• [Exercise aim]: Pictures are to be left out; every line from the one that holds "[13:14.19-13:14.52]" to the end of the data is to be retyped exactly.

• [Information given]:
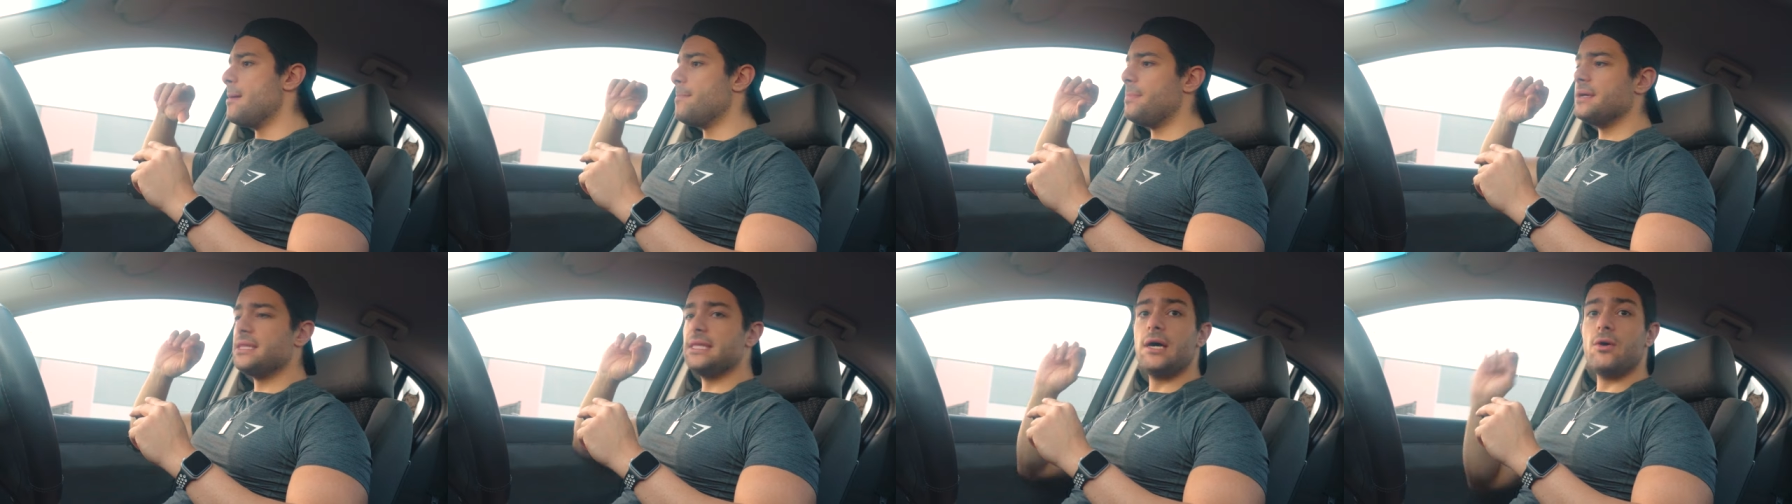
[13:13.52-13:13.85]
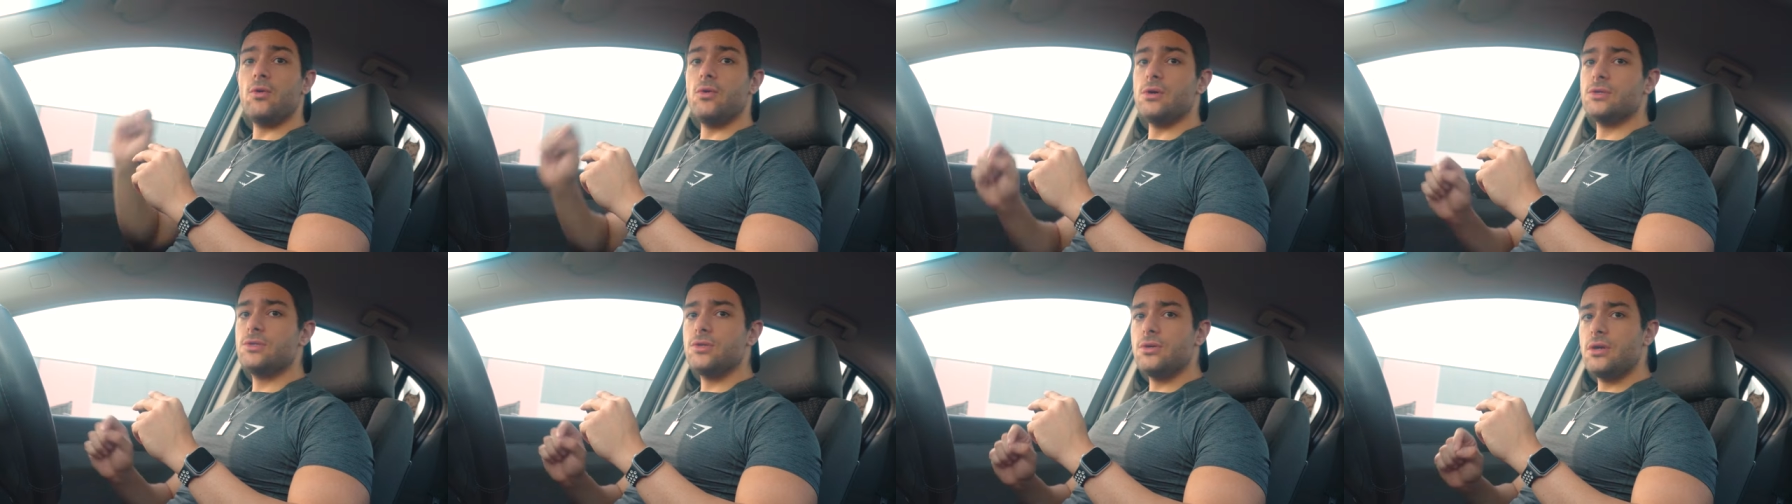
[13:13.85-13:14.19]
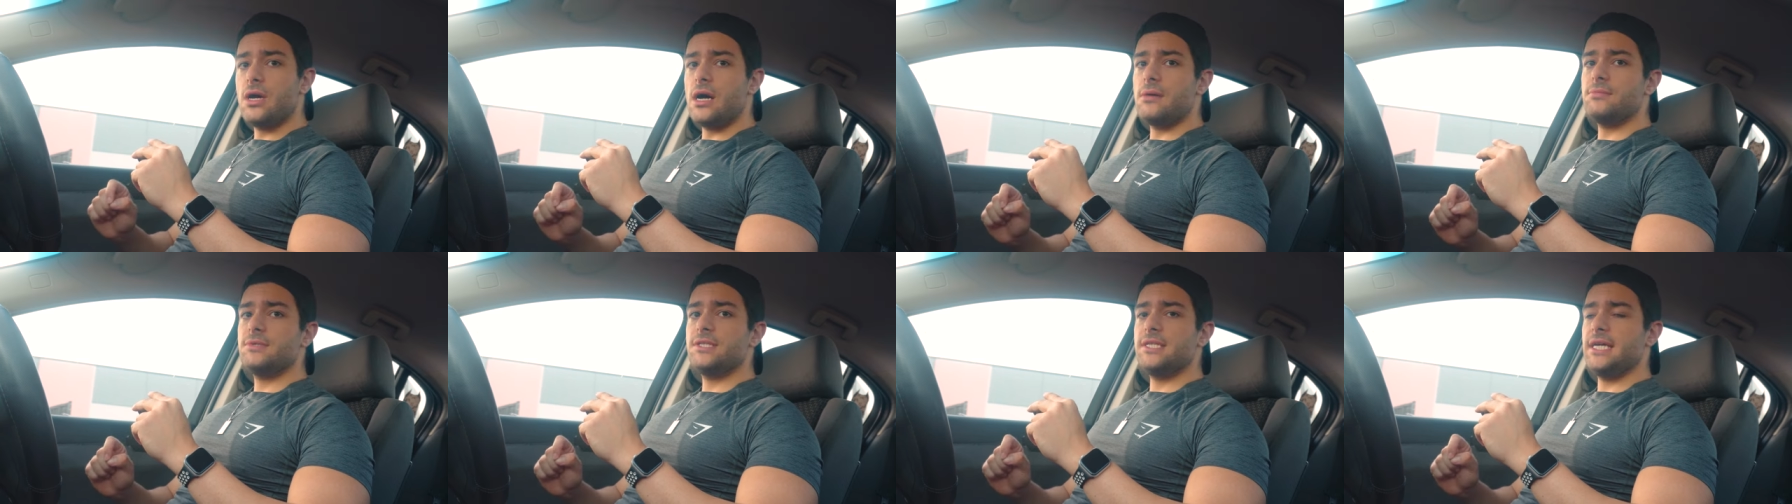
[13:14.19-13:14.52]
but that also
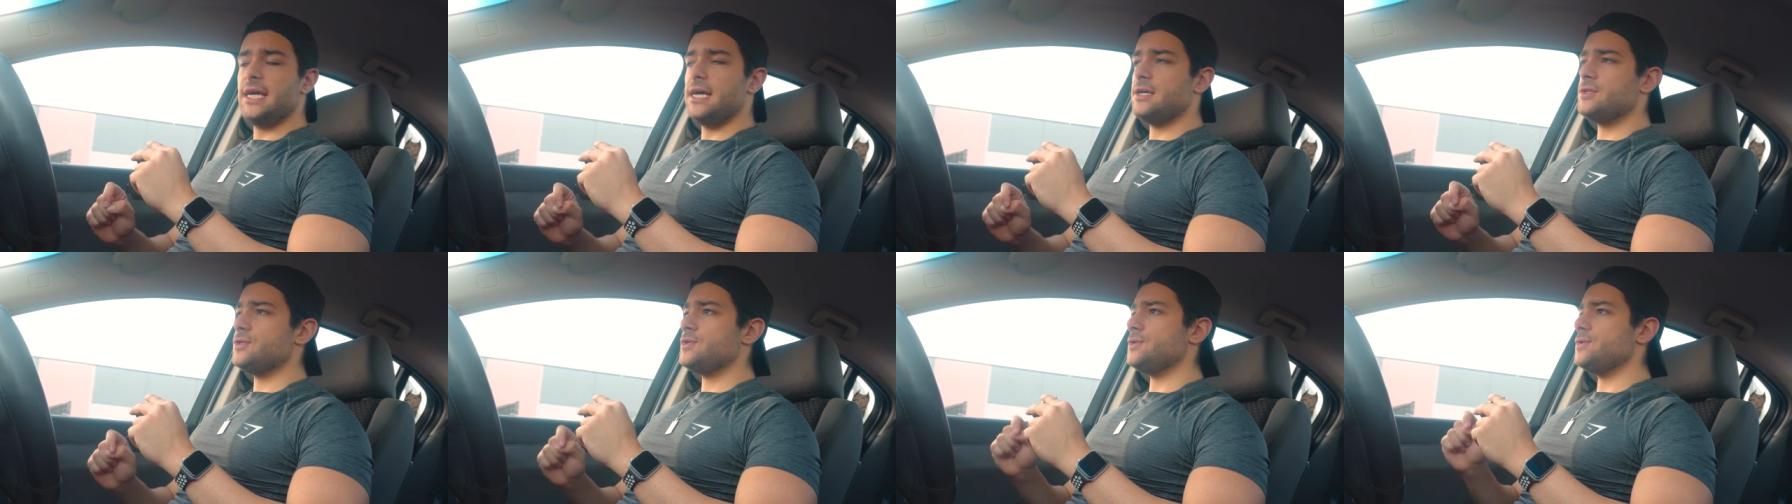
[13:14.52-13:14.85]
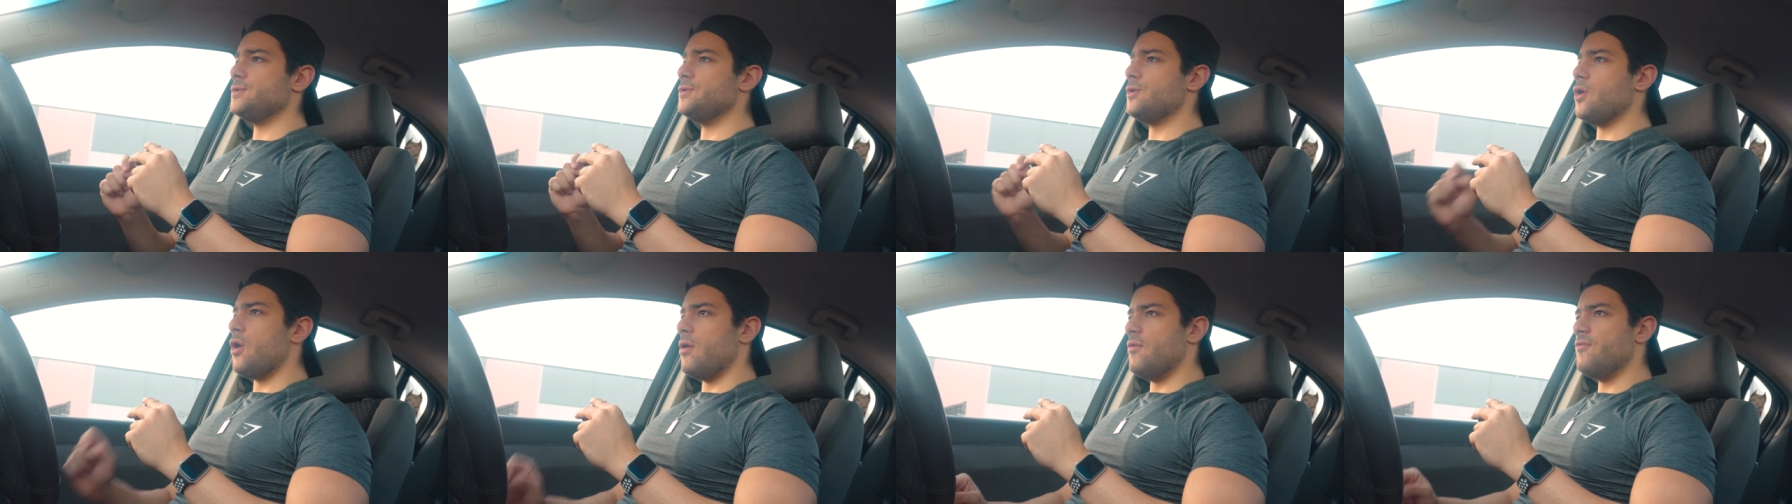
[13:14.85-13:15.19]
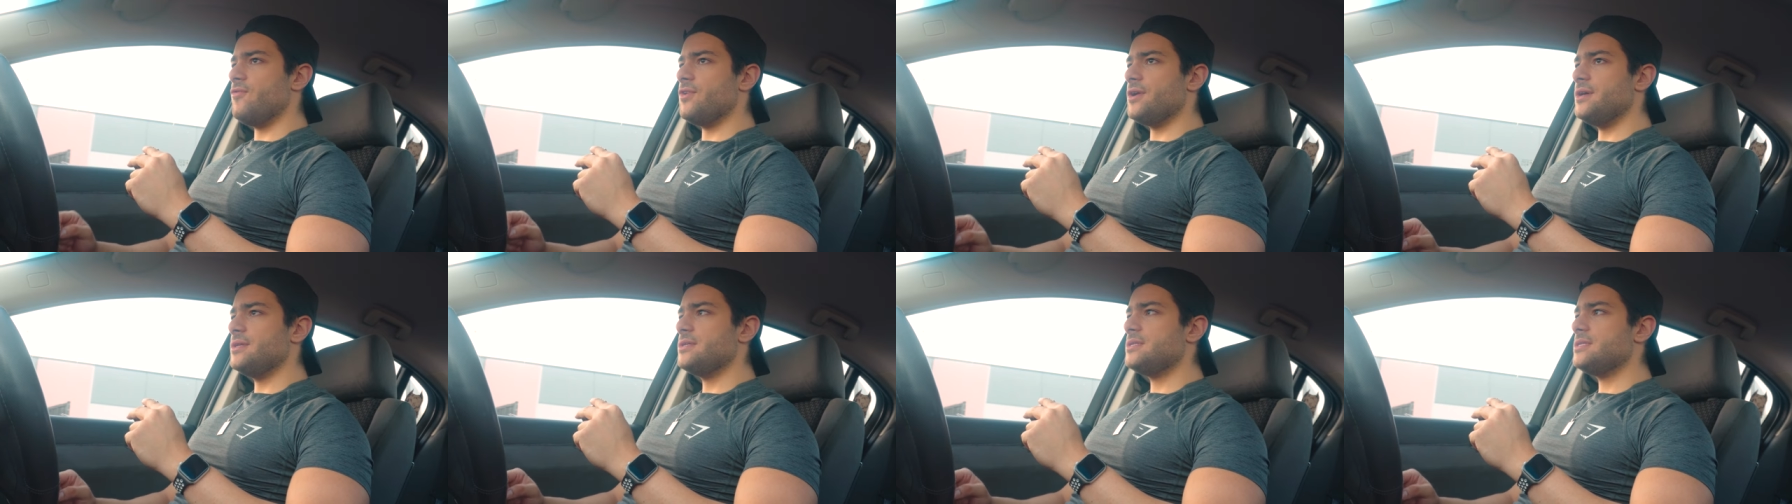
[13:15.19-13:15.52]
comes down to
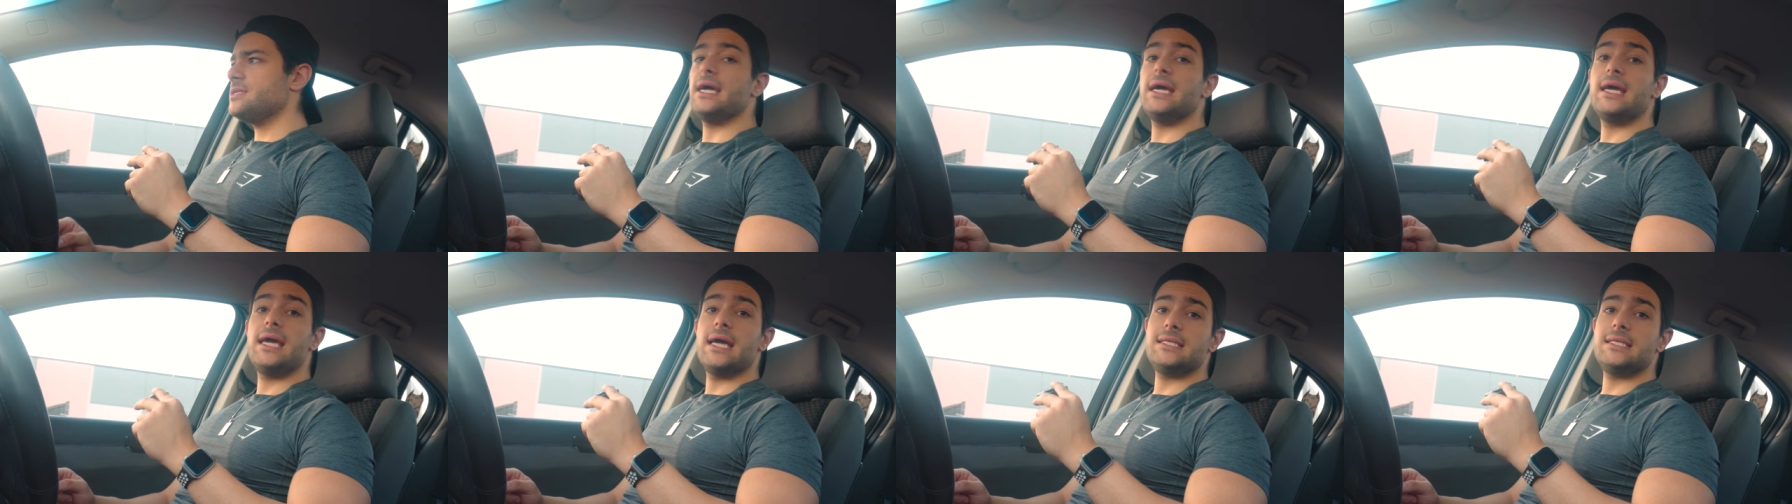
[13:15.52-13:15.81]
confidence it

• [Exercise response]:
[13:14.19-13:14.52]
but that also
[13:14.52-13:14.85]
[13:14.85-13:15.19]
[13:15.19-13:15.52]
comes down to
[13:15.52-13:15.81]
confidence it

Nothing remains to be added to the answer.